• **Your assignment**: Repeat the records word for word, excluding any picture.

----

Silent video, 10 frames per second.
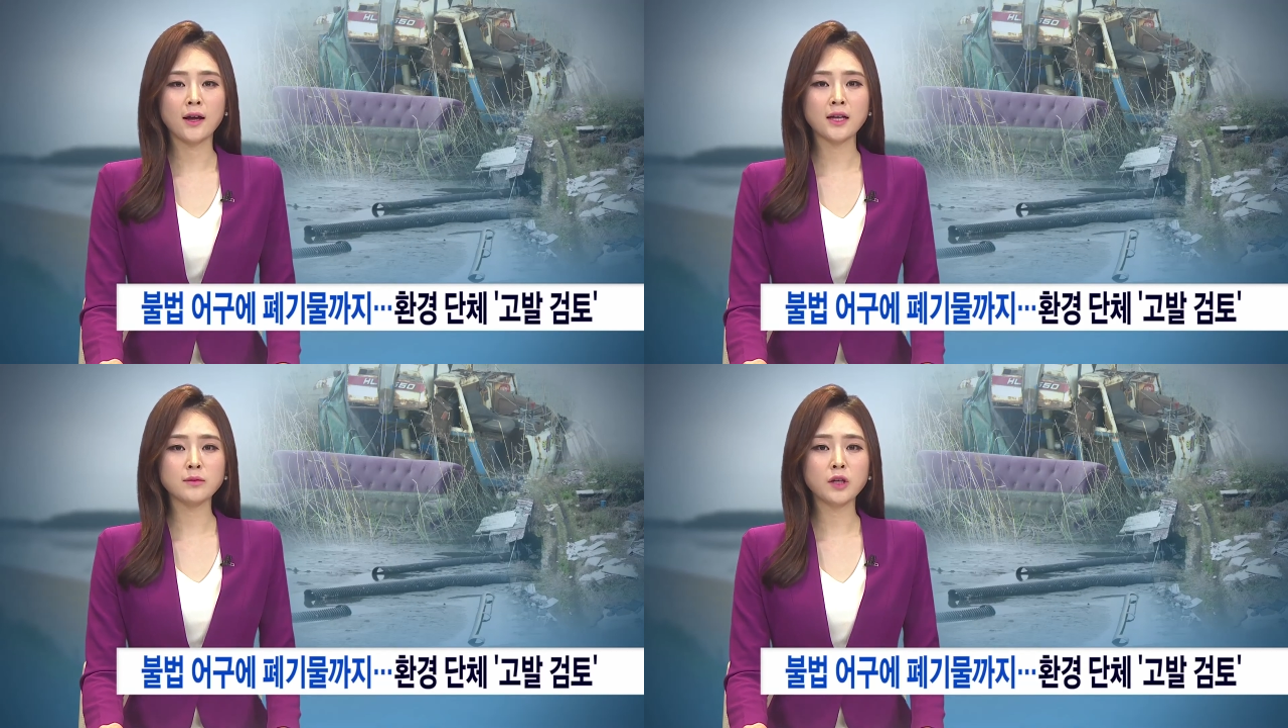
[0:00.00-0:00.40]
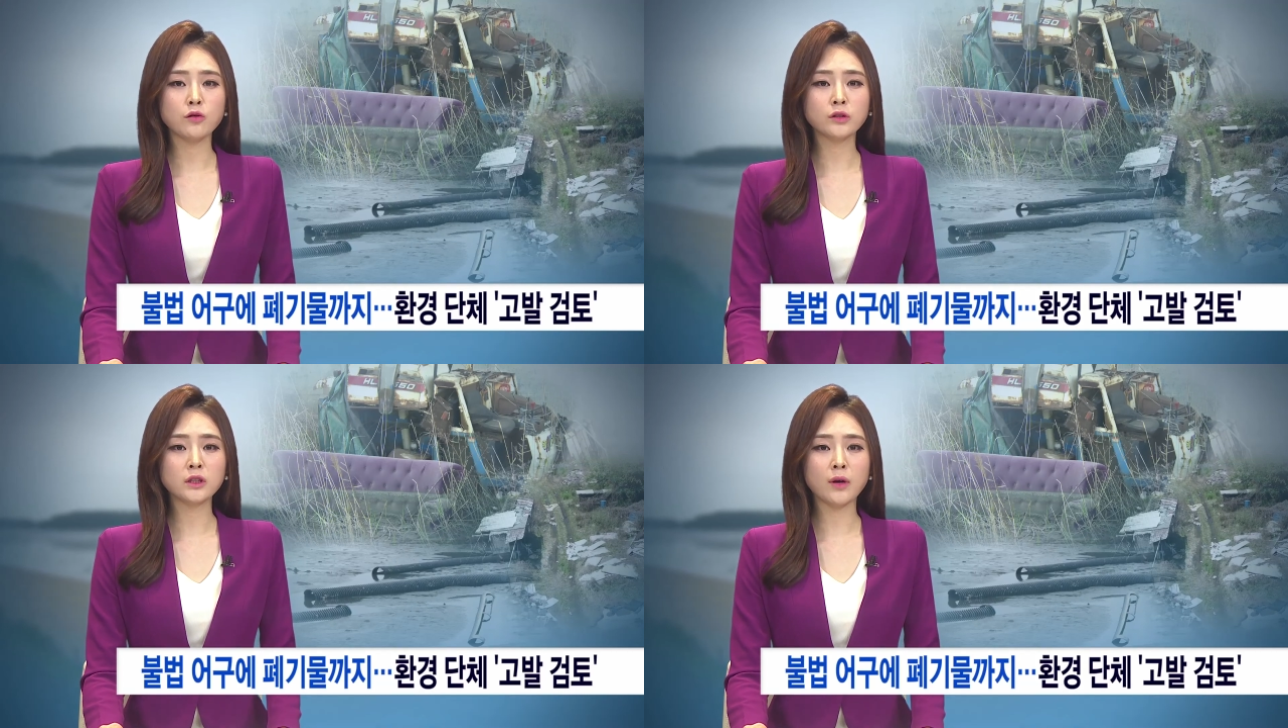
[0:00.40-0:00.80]
하지만
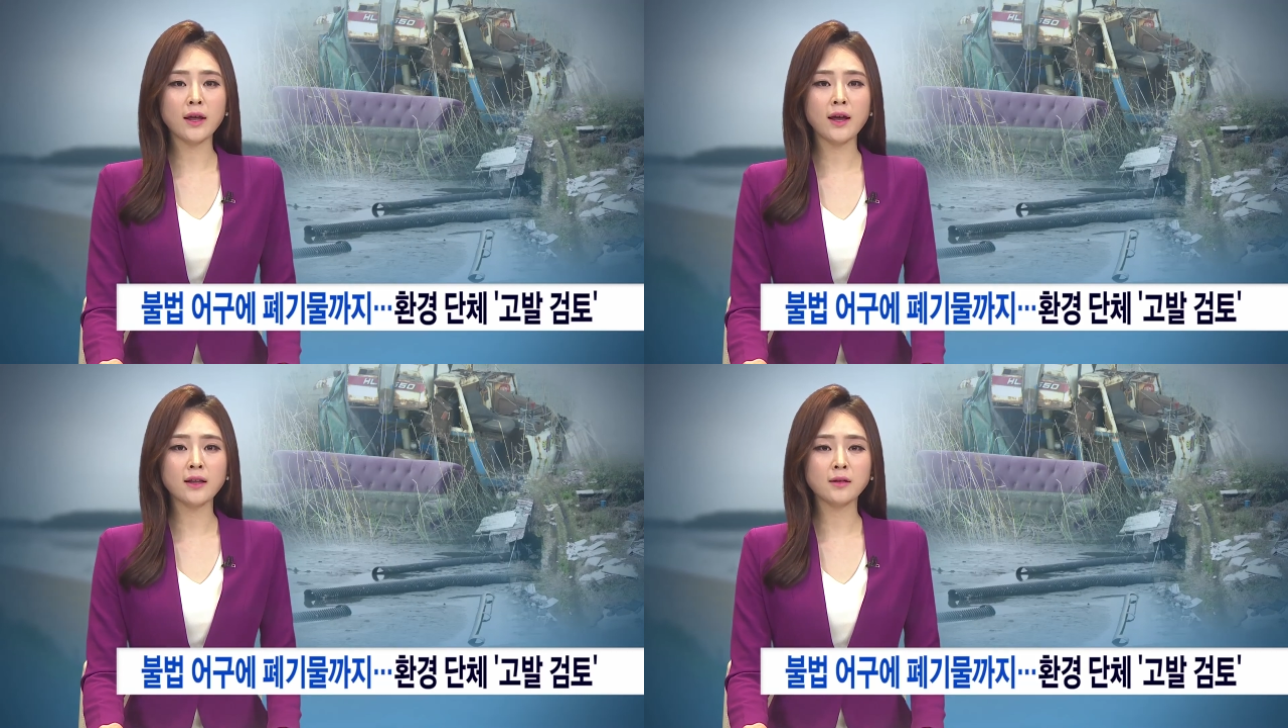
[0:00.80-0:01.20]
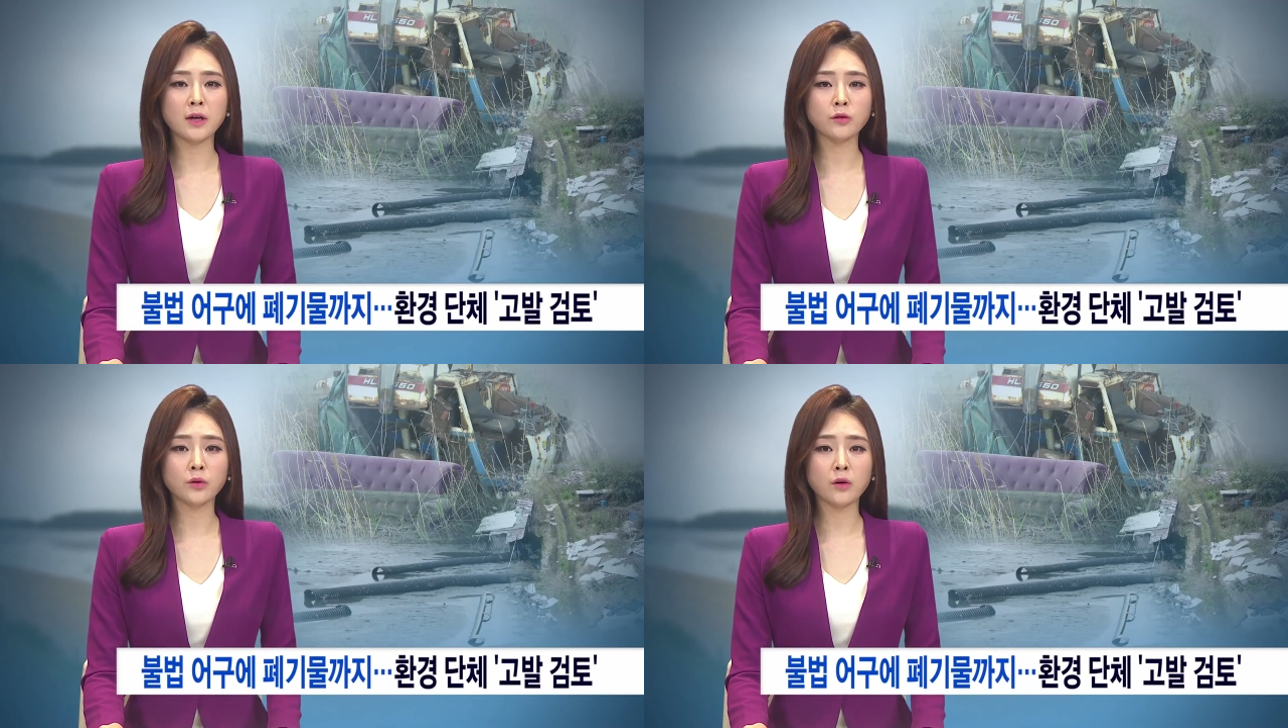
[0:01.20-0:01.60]
육지와 해안을
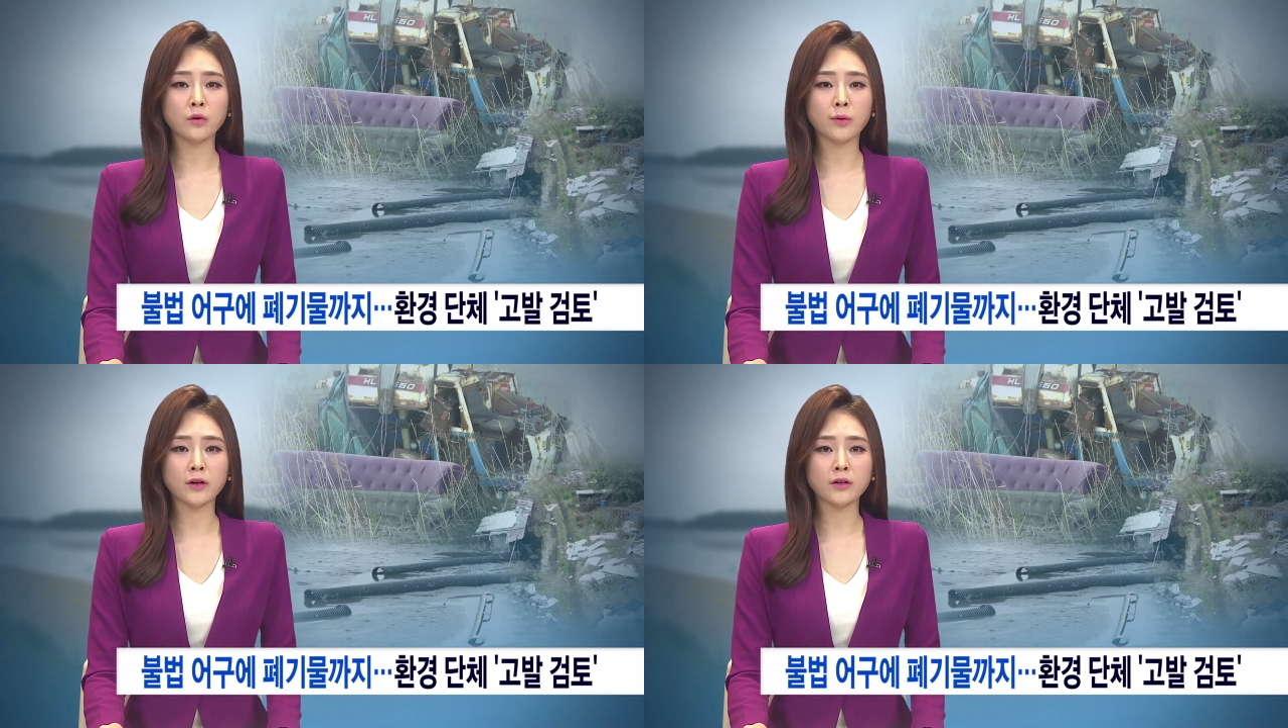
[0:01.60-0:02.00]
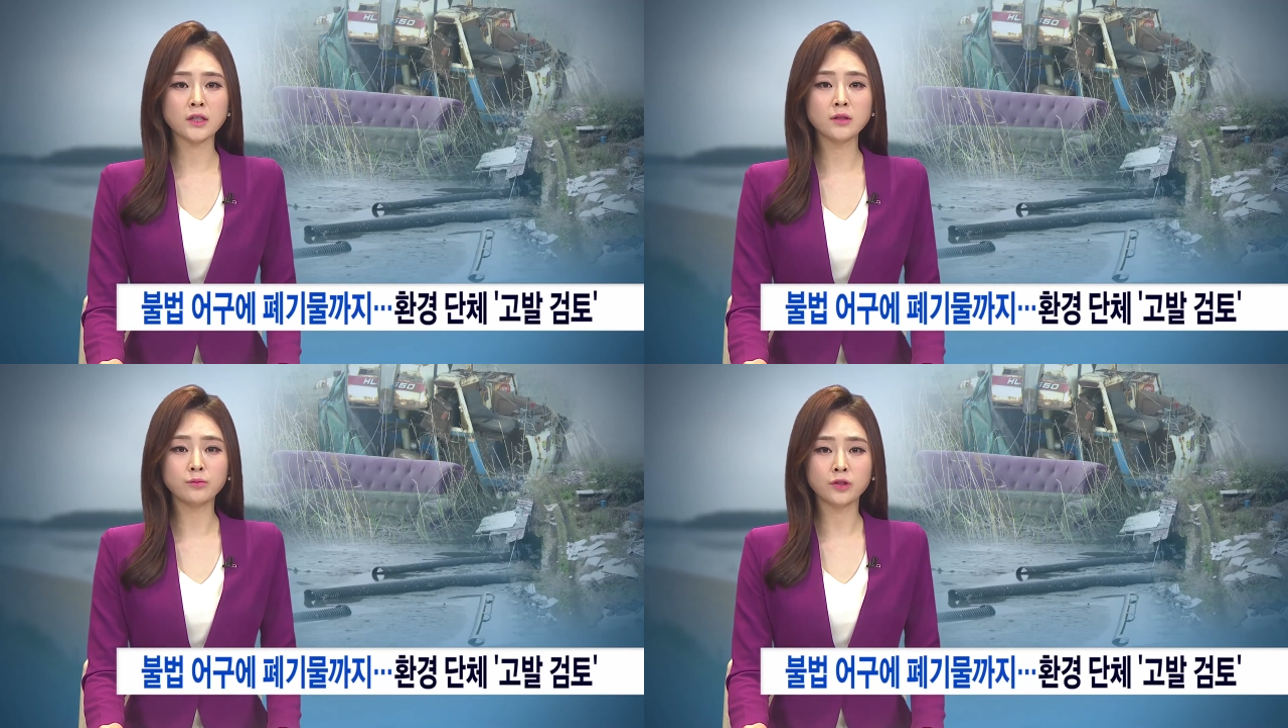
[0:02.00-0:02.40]
막론하고
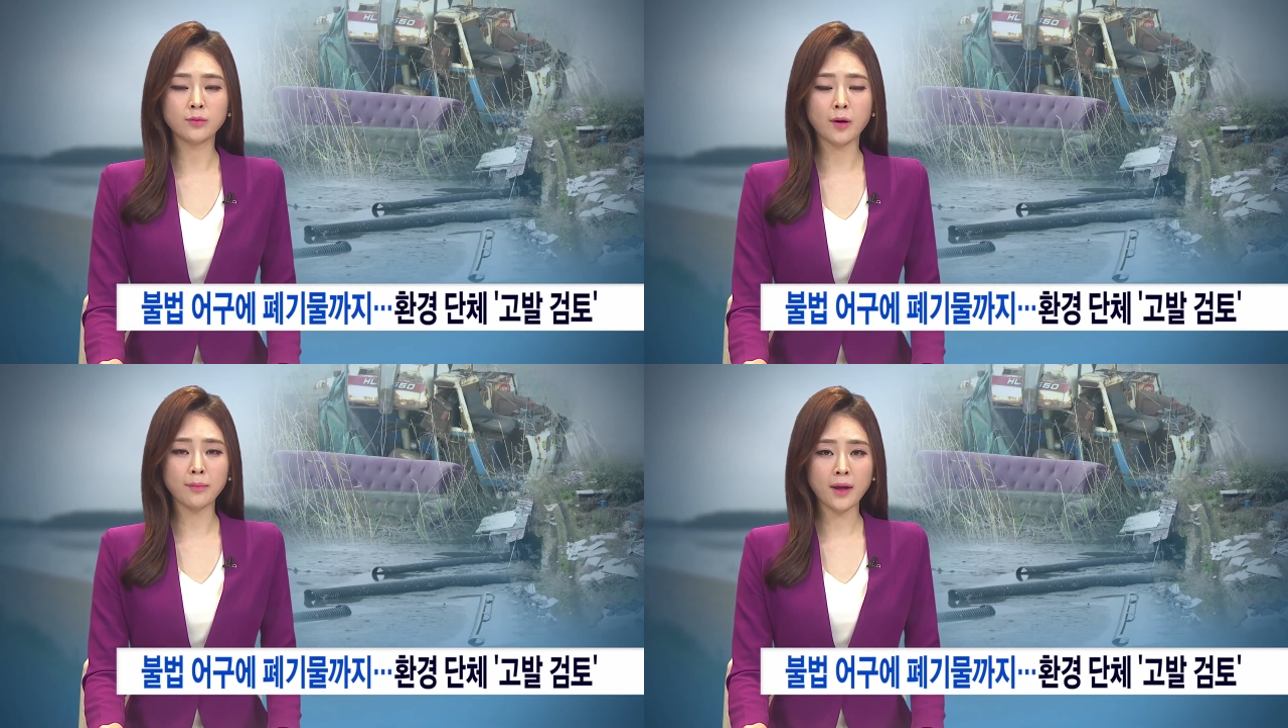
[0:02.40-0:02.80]
버려진 불법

----

• **Solved exercise**:
Silent video, 10 frames per second.
[0:00.00-0:00.40]
[0:00.40-0:00.80]
하지만
[0:00.80-0:01.20]
[0:01.20-0:01.60]
육지와 해안을
[0:01.60-0:02.00]
[0:02.00-0:02.40]
막론하고
[0:02.40-0:02.80]
버려진 불법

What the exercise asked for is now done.